*WHAT YOU SHOULD DO*
Transcribe exactly, and only, the lines that fall between the line containing "[4:38.65-4:38.85]" and the last line of the material, both ends included, omitting any pictures.

☆ ☆ ☆ ☆

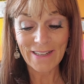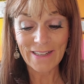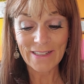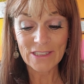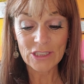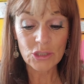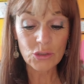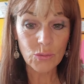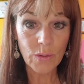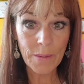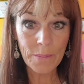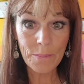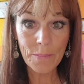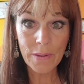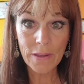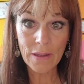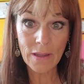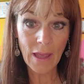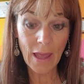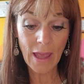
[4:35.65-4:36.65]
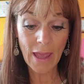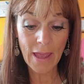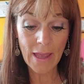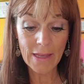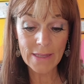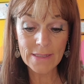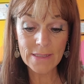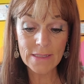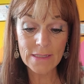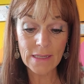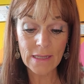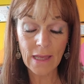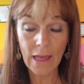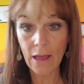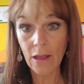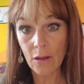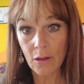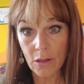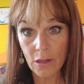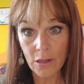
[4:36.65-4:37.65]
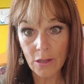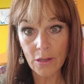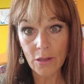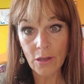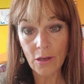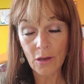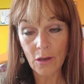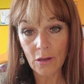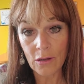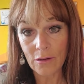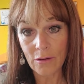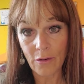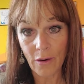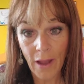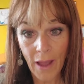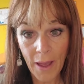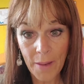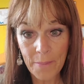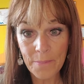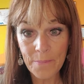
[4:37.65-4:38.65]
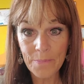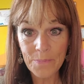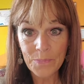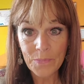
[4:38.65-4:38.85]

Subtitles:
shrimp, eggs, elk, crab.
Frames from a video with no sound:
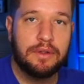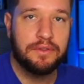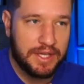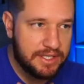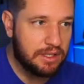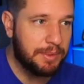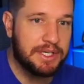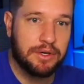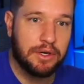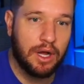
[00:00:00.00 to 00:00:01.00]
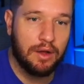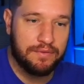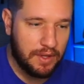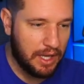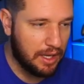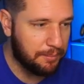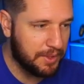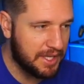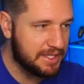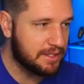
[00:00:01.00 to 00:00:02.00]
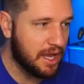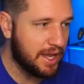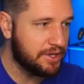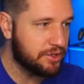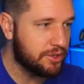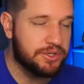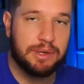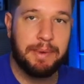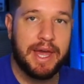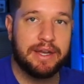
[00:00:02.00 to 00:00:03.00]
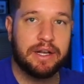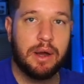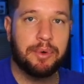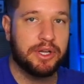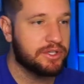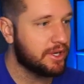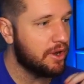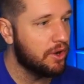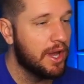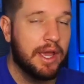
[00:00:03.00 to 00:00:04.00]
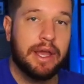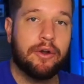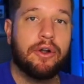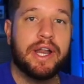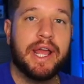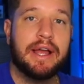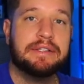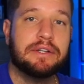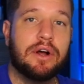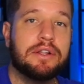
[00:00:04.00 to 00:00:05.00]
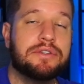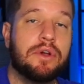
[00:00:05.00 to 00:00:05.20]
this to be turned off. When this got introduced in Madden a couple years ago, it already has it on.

☆ ☆ ☆ ☆

*ANSWER SPACE*
[4:38.65-4:38.85]

Subtitles:
shrimp, eggs, elk, crab.
Frames from a video with no sound:
[00:00:00.00 to 00:00:01.00]
[00:00:01.00 to 00:00:02.00]
[00:00:02.00 to 00:00:03.00]
[00:00:03.00 to 00:00:04.00]
[00:00:04.00 to 00:00:05.00]
[00:00:05.00 to 00:00:05.20]
this to be turned off. When this got introduced in Madden a couple years ago, it already has it on.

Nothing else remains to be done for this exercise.